There are lots of examples of OSS projects visualized here: https://github.com/facebookarchive/pfff/wiki/Examples
I have long wished that code changes to a repository could be accompanied by code refactorings that are intended to be applied to code using that repository. For example, if you rename f() to g(), then you could accompany this by a refactoring that transforms existing callers of f() to use g() as well. I'd envision this as a build step that tells you that automated repairs are available.
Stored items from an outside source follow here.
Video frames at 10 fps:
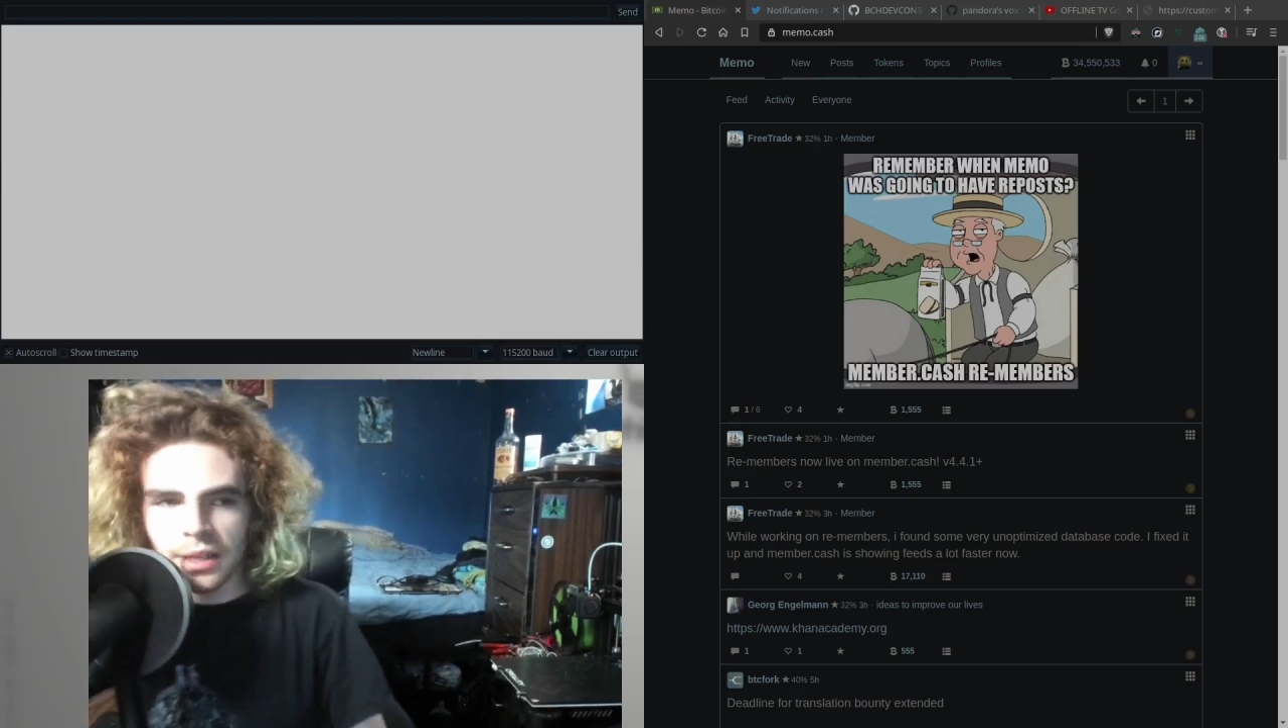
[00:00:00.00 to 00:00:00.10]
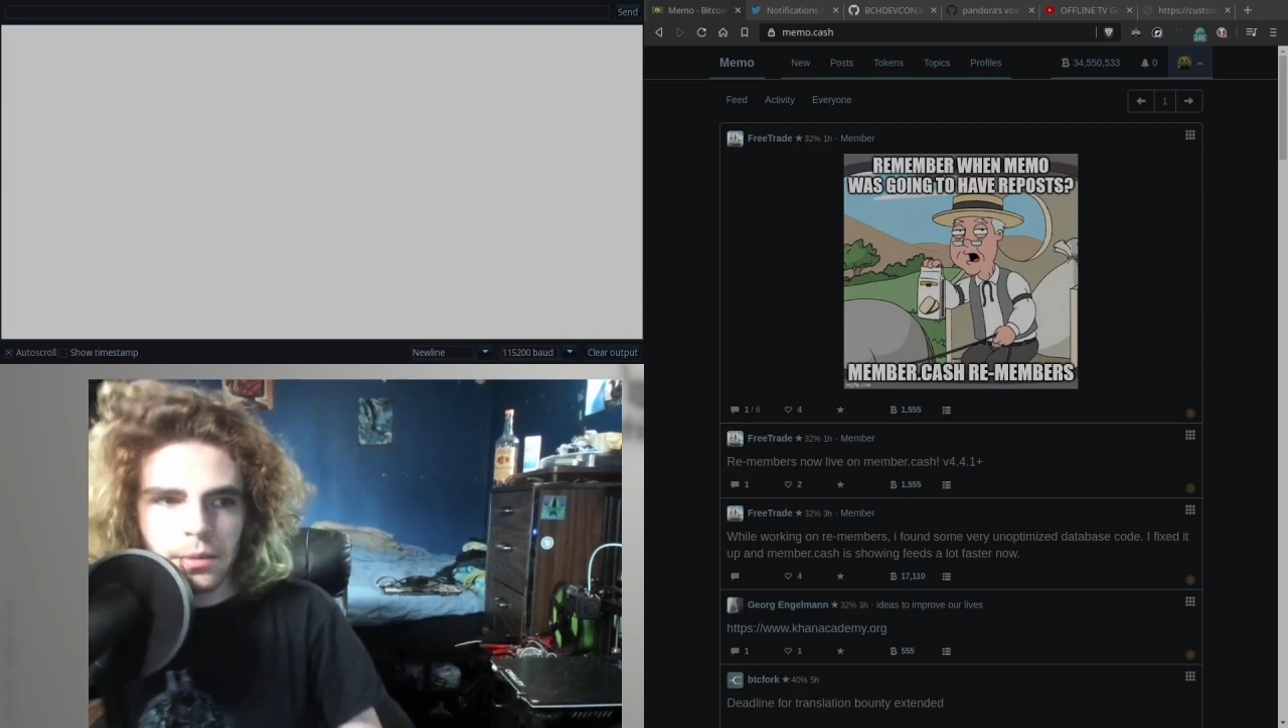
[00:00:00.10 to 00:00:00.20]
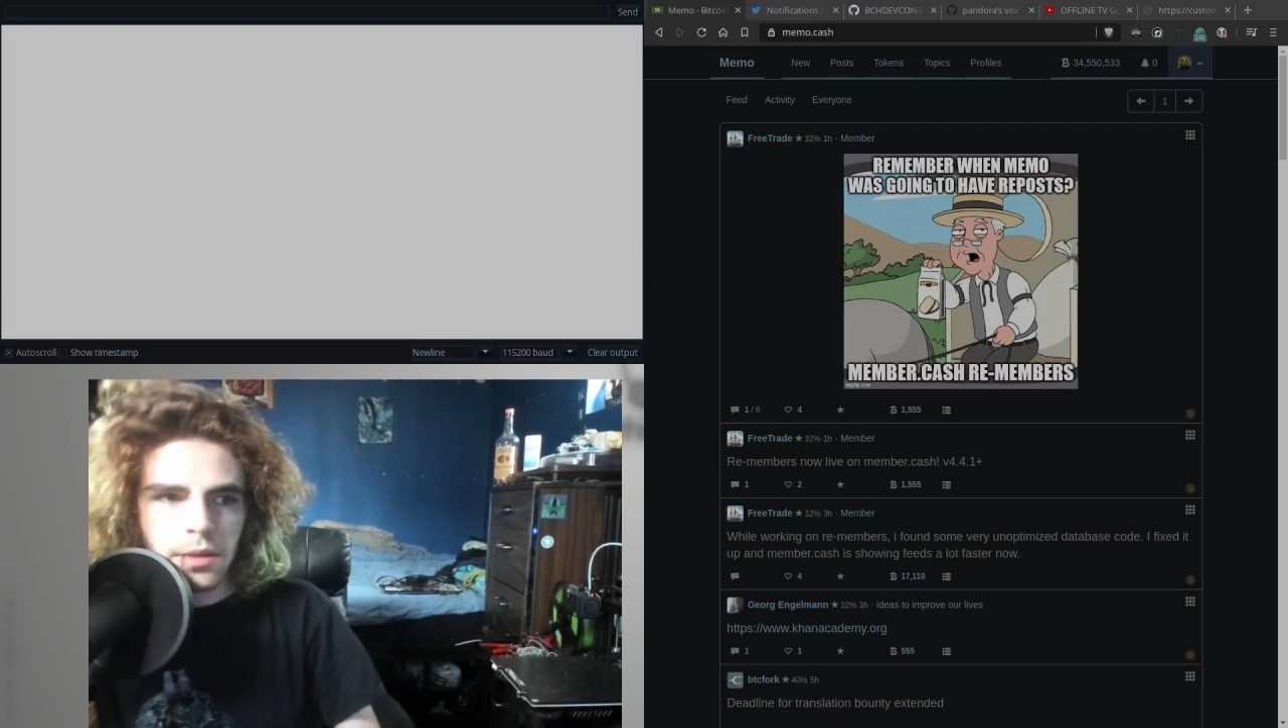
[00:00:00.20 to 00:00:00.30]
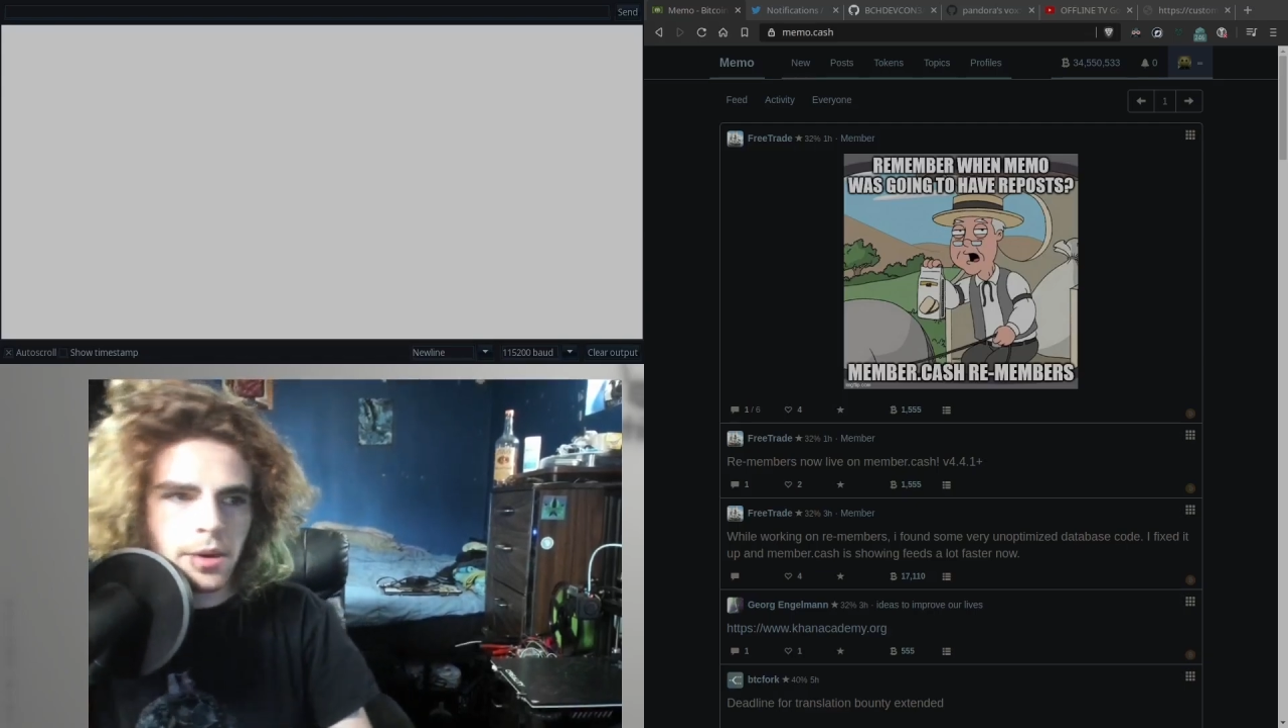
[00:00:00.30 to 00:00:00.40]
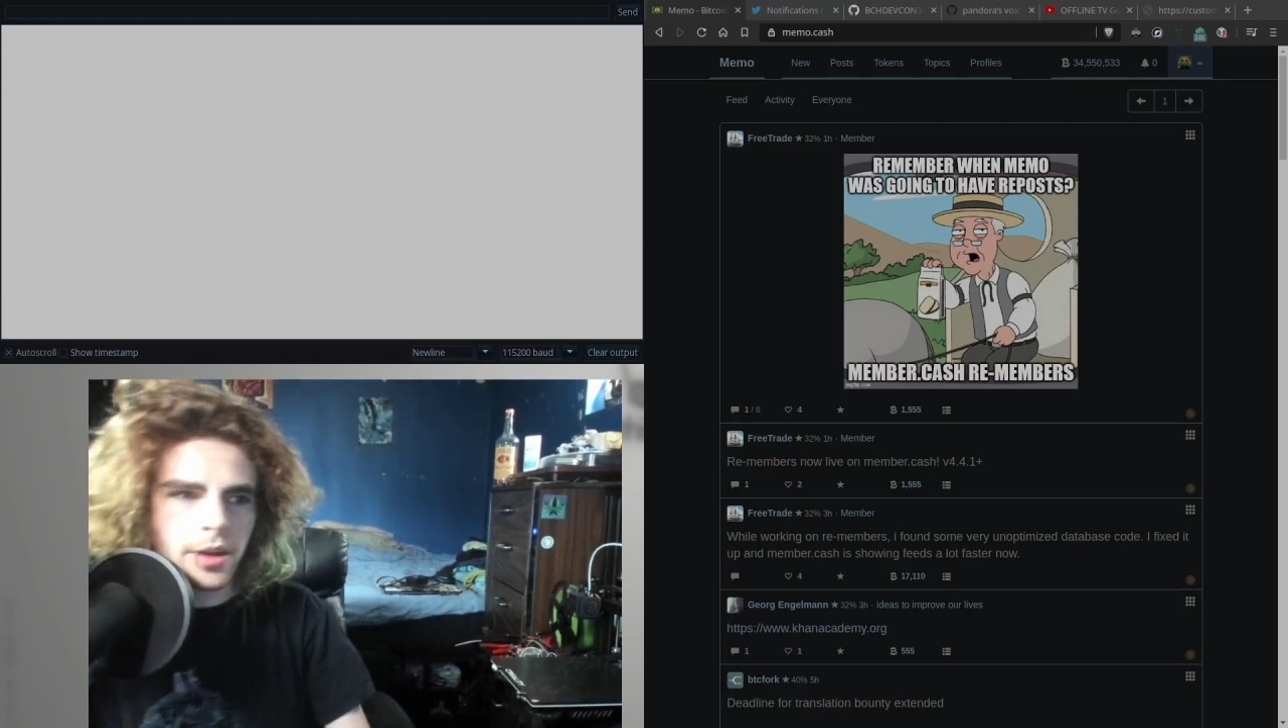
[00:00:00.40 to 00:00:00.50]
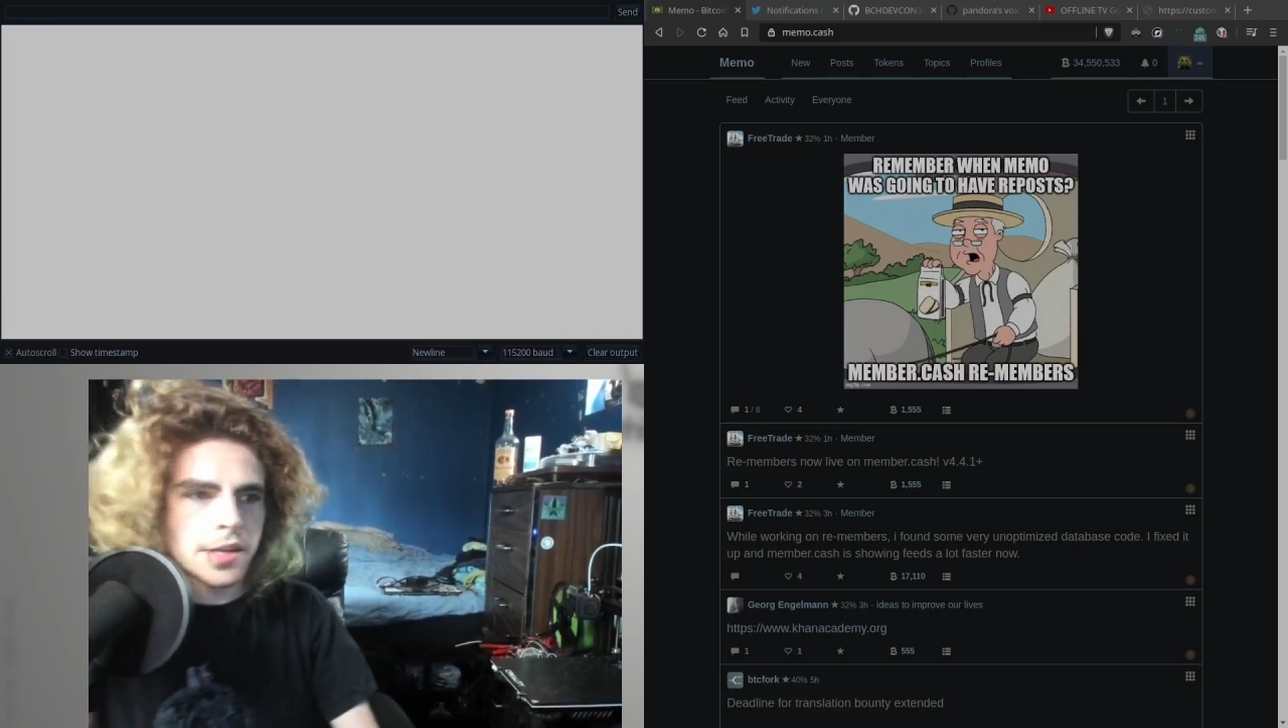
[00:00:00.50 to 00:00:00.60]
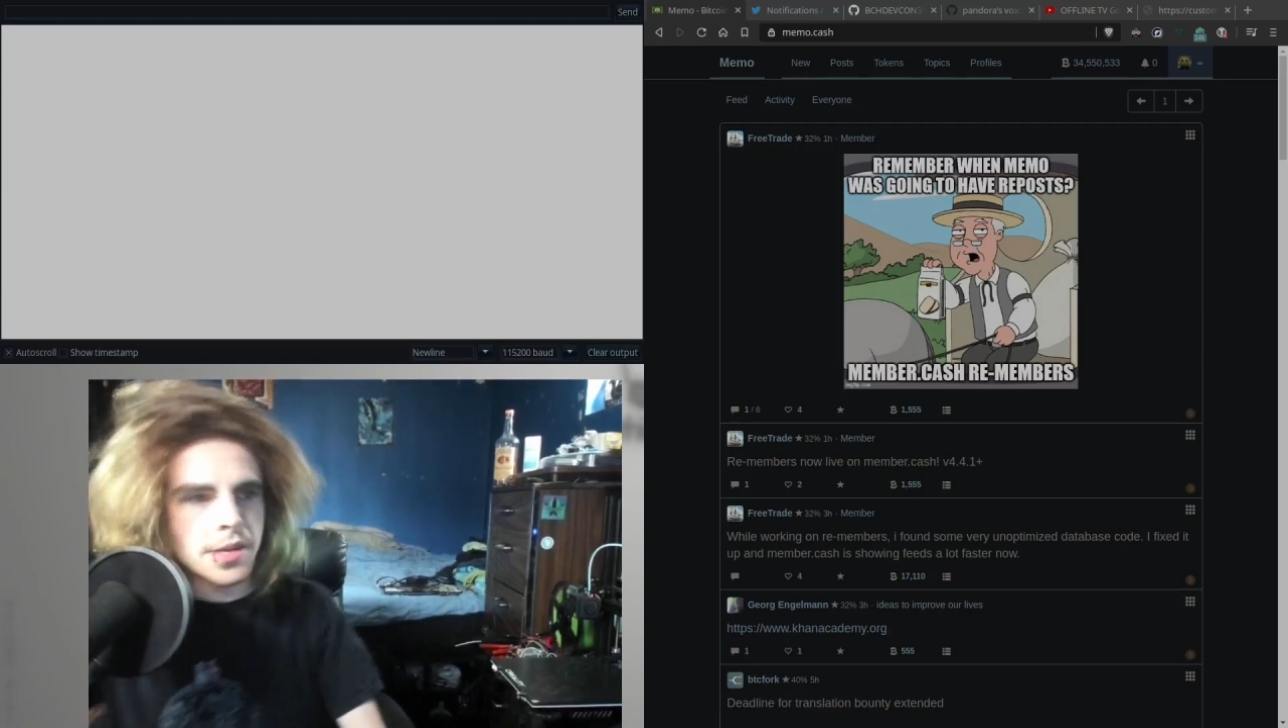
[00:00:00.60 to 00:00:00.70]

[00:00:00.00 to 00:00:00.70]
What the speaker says: be my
The refactoring could be a small but limited program of its own, that is evaluated against the program abstract syntax graph, and that can be as powerful as is warranted or needed to properly transform programs using the code. Moving or renaming code could be a relatively simple type of refactoring. However, if you've renamed f(int) to g(int, int) such that callers of f(N) should call g(N, 0), then a slightly more complex refactoring script could handle that too. I would think of these refactoring scripts as something like how Git treats changes during a rebase: if you are far behind you might need to apply multiple of them to your code base in sequence to bring code up to date.
The article points out an important need for gradual repair to be possible. Along with a way to express that transition backwards-compatibly for a period of time, an automated way to apply the refactoring steps could make adoption even easier. In this fashion, refactoring and improvements could have far lower costs for libraries, APIs, etc. than they do in today's languages.